For every line below, restate it exactly and drop the images.

(Dataset entries)

- Opening Delimiter -

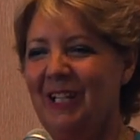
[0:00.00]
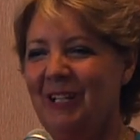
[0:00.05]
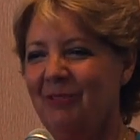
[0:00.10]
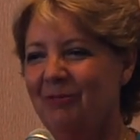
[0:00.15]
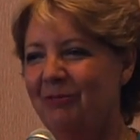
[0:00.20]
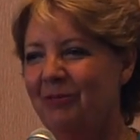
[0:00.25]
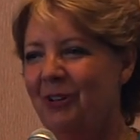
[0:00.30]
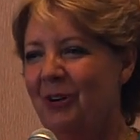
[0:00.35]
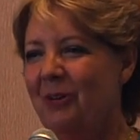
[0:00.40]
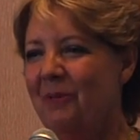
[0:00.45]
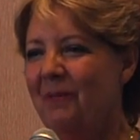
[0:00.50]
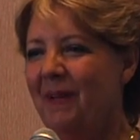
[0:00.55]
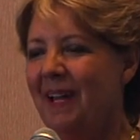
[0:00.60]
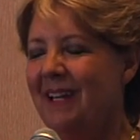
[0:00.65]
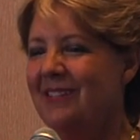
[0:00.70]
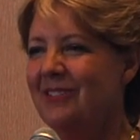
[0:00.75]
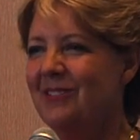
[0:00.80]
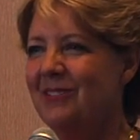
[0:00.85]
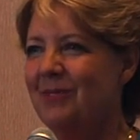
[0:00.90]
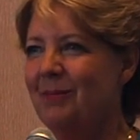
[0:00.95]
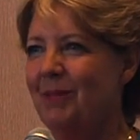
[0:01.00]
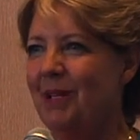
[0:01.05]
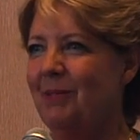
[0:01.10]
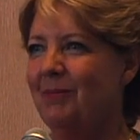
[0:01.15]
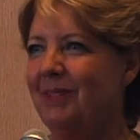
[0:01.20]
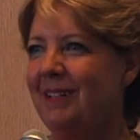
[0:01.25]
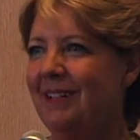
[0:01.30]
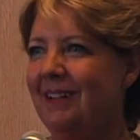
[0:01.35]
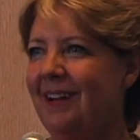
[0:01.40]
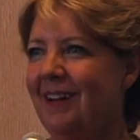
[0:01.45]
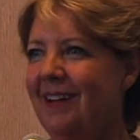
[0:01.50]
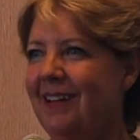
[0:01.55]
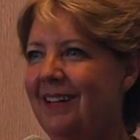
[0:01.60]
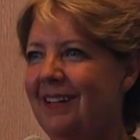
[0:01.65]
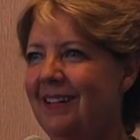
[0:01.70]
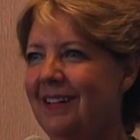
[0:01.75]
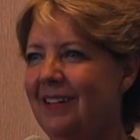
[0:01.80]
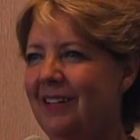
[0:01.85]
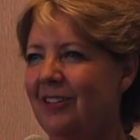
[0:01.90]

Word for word: romance or something, but not,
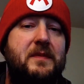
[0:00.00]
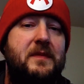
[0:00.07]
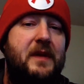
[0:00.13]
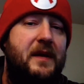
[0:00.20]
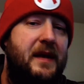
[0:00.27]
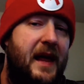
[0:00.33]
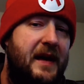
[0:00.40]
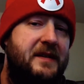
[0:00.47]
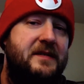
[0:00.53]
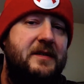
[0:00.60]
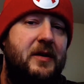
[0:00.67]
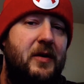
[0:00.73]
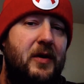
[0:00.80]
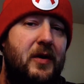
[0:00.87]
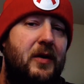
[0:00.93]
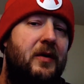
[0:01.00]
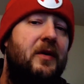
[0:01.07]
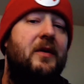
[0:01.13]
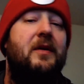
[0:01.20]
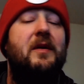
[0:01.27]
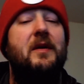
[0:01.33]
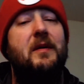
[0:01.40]
the next
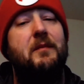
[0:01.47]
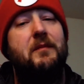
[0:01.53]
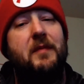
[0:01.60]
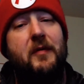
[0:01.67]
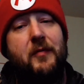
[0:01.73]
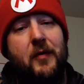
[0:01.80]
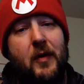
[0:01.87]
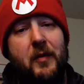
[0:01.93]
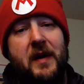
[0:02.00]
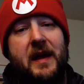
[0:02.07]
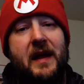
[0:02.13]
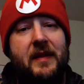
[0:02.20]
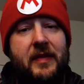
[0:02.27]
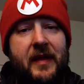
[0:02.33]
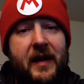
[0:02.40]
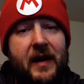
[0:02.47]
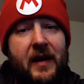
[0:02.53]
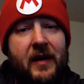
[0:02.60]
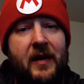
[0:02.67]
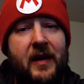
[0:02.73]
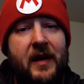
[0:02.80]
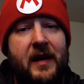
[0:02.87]
goal before we get
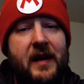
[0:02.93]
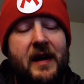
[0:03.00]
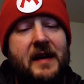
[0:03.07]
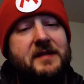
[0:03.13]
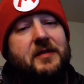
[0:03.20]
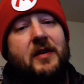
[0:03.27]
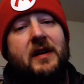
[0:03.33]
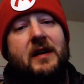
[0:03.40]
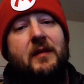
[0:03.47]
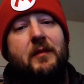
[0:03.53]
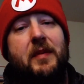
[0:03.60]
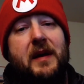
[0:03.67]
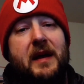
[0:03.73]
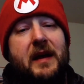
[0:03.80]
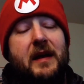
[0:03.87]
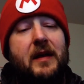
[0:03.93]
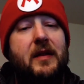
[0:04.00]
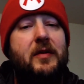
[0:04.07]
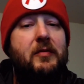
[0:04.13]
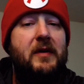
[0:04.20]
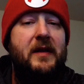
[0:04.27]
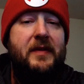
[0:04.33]
there is going to be
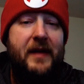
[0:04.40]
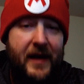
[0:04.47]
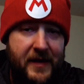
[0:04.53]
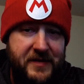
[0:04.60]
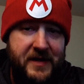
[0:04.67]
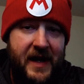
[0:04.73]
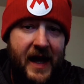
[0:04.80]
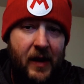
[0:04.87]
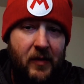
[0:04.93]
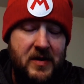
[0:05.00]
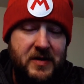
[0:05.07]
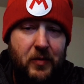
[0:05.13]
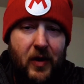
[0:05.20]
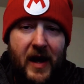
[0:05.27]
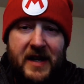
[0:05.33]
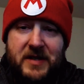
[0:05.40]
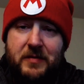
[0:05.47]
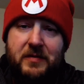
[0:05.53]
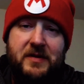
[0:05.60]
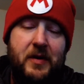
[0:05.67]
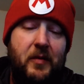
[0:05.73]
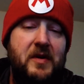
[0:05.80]
3,000 hours
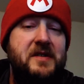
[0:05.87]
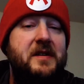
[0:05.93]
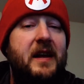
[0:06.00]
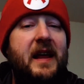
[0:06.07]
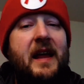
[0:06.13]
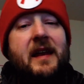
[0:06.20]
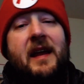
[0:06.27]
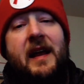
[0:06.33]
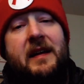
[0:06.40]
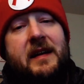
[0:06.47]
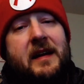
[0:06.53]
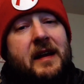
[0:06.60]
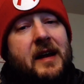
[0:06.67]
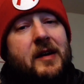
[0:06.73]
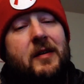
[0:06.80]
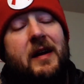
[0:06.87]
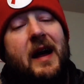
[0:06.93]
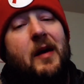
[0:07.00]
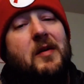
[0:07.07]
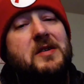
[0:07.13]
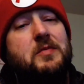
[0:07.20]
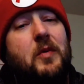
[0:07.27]
watched. So we're sitting at 1,900
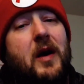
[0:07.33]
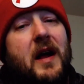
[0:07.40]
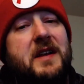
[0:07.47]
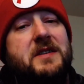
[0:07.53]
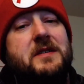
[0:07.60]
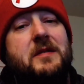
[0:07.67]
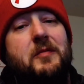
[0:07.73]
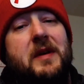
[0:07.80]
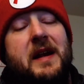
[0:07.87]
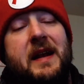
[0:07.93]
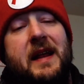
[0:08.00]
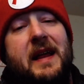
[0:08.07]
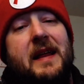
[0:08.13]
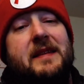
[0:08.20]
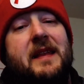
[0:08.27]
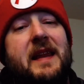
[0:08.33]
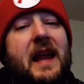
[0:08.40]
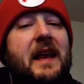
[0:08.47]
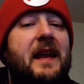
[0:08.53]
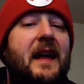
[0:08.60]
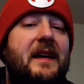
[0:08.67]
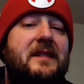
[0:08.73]
hours watched. We need to get to
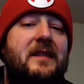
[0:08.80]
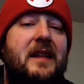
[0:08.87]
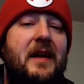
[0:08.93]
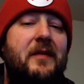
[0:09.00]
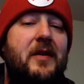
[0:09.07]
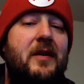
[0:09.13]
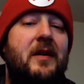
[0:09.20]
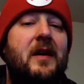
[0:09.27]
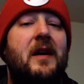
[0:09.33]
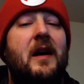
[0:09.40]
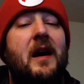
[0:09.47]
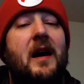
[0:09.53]
that next level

- Closing Delimiter -

Exercise result:
[0:00.00]
[0:00.05]
[0:00.10]
[0:00.15]
[0:00.20]
[0:00.25]
[0:00.30]
[0:00.35]
[0:00.40]
[0:00.45]
[0:00.50]
[0:00.55]
[0:00.60]
[0:00.65]
[0:00.70]
[0:00.75]
[0:00.80]
[0:00.85]
[0:00.90]
[0:00.95]
[0:01.00]
[0:01.05]
[0:01.10]
[0:01.15]
[0:01.20]
[0:01.25]
[0:01.30]
[0:01.35]
[0:01.40]
[0:01.45]
[0:01.50]
[0:01.55]
[0:01.60]
[0:01.65]
[0:01.70]
[0:01.75]
[0:01.80]
[0:01.85]
[0:01.90]

Word for word: romance or something, but not,
[0:00.00]
[0:00.07]
[0:00.13]
[0:00.20]
[0:00.27]
[0:00.33]
[0:00.40]
[0:00.47]
[0:00.53]
[0:00.60]
[0:00.67]
[0:00.73]
[0:00.80]
[0:00.87]
[0:00.93]
[0:01.00]
[0:01.07]
[0:01.13]
[0:01.20]
[0:01.27]
[0:01.33]
[0:01.40]
the next
[0:01.47]
[0:01.53]
[0:01.60]
[0:01.67]
[0:01.73]
[0:01.80]
[0:01.87]
[0:01.93]
[0:02.00]
[0:02.07]
[0:02.13]
[0:02.20]
[0:02.27]
[0:02.33]
[0:02.40]
[0:02.47]
[0:02.53]
[0:02.60]
[0:02.67]
[0:02.73]
[0:02.80]
[0:02.87]
goal before we get
[0:02.93]
[0:03.00]
[0:03.07]
[0:03.13]
[0:03.20]
[0:03.27]
[0:03.33]
[0:03.40]
[0:03.47]
[0:03.53]
[0:03.60]
[0:03.67]
[0:03.73]
[0:03.80]
[0:03.87]
[0:03.93]
[0:04.00]
[0:04.07]
[0:04.13]
[0:04.20]
[0:04.27]
[0:04.33]
there is going to be
[0:04.40]
[0:04.47]
[0:04.53]
[0:04.60]
[0:04.67]
[0:04.73]
[0:04.80]
[0:04.87]
[0:04.93]
[0:05.00]
[0:05.07]
[0:05.13]
[0:05.20]
[0:05.27]
[0:05.33]
[0:05.40]
[0:05.47]
[0:05.53]
[0:05.60]
[0:05.67]
[0:05.73]
[0:05.80]
3,000 hours
[0:05.87]
[0:05.93]
[0:06.00]
[0:06.07]
[0:06.13]
[0:06.20]
[0:06.27]
[0:06.33]
[0:06.40]
[0:06.47]
[0:06.53]
[0:06.60]
[0:06.67]
[0:06.73]
[0:06.80]
[0:06.87]
[0:06.93]
[0:07.00]
[0:07.07]
[0:07.13]
[0:07.20]
[0:07.27]
watched. So we're sitting at 1,900
[0:07.33]
[0:07.40]
[0:07.47]
[0:07.53]
[0:07.60]
[0:07.67]
[0:07.73]
[0:07.80]
[0:07.87]
[0:07.93]
[0:08.00]
[0:08.07]
[0:08.13]
[0:08.20]
[0:08.27]
[0:08.33]
[0:08.40]
[0:08.47]
[0:08.53]
[0:08.60]
[0:08.67]
[0:08.73]
hours watched. We need to get to
[0:08.80]
[0:08.87]
[0:08.93]
[0:09.00]
[0:09.07]
[0:09.13]
[0:09.20]
[0:09.27]
[0:09.33]
[0:09.40]
[0:09.47]
[0:09.53]
that next level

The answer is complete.